Repeat everything in the listing exactly, except for the images.
=== DATASET ENTRIES ===
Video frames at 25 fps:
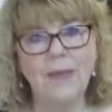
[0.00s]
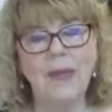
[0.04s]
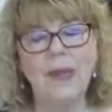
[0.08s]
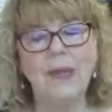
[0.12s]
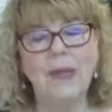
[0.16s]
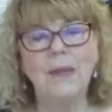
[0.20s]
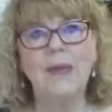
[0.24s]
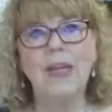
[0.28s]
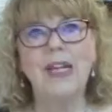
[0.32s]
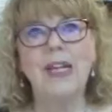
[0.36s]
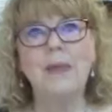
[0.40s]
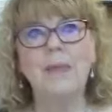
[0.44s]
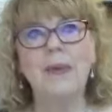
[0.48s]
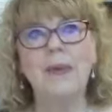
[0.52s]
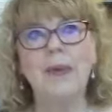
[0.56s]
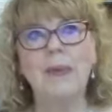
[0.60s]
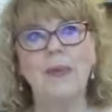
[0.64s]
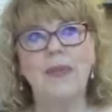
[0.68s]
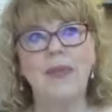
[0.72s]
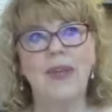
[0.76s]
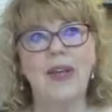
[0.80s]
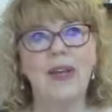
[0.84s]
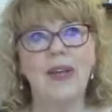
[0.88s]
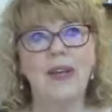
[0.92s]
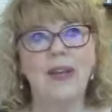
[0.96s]
Many people
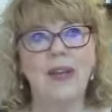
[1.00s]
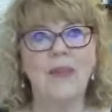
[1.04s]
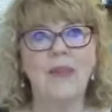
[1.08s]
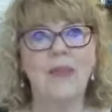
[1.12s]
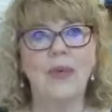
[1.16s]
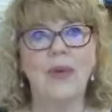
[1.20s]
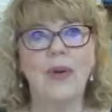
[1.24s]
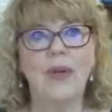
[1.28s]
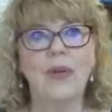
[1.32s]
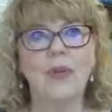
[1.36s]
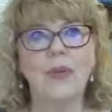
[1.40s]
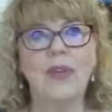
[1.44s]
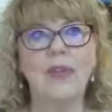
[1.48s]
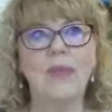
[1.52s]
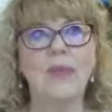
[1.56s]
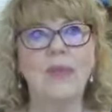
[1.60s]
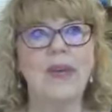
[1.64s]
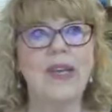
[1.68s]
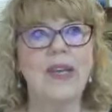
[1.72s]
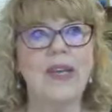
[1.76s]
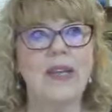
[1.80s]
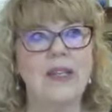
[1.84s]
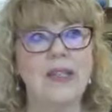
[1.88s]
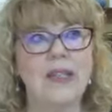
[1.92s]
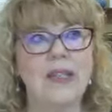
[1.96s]
that have worked with
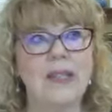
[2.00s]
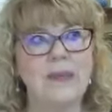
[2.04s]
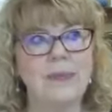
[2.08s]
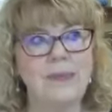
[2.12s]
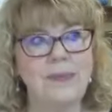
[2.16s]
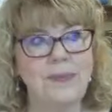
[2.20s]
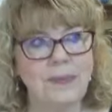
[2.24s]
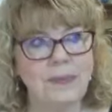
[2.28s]
me and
===
RESULT OF THIS EXERCISE =>
Video frames at 25 fps:
[0.00s]
[0.04s]
[0.08s]
[0.12s]
[0.16s]
[0.20s]
[0.24s]
[0.28s]
[0.32s]
[0.36s]
[0.40s]
[0.44s]
[0.48s]
[0.52s]
[0.56s]
[0.60s]
[0.64s]
[0.68s]
[0.72s]
[0.76s]
[0.80s]
[0.84s]
[0.88s]
[0.92s]
[0.96s]
Many people
[1.00s]
[1.04s]
[1.08s]
[1.12s]
[1.16s]
[1.20s]
[1.24s]
[1.28s]
[1.32s]
[1.36s]
[1.40s]
[1.44s]
[1.48s]
[1.52s]
[1.56s]
[1.60s]
[1.64s]
[1.68s]
[1.72s]
[1.76s]
[1.80s]
[1.84s]
[1.88s]
[1.92s]
[1.96s]
that have worked with
[2.00s]
[2.04s]
[2.08s]
[2.12s]
[2.16s]
[2.20s]
[2.24s]
[2.28s]
me and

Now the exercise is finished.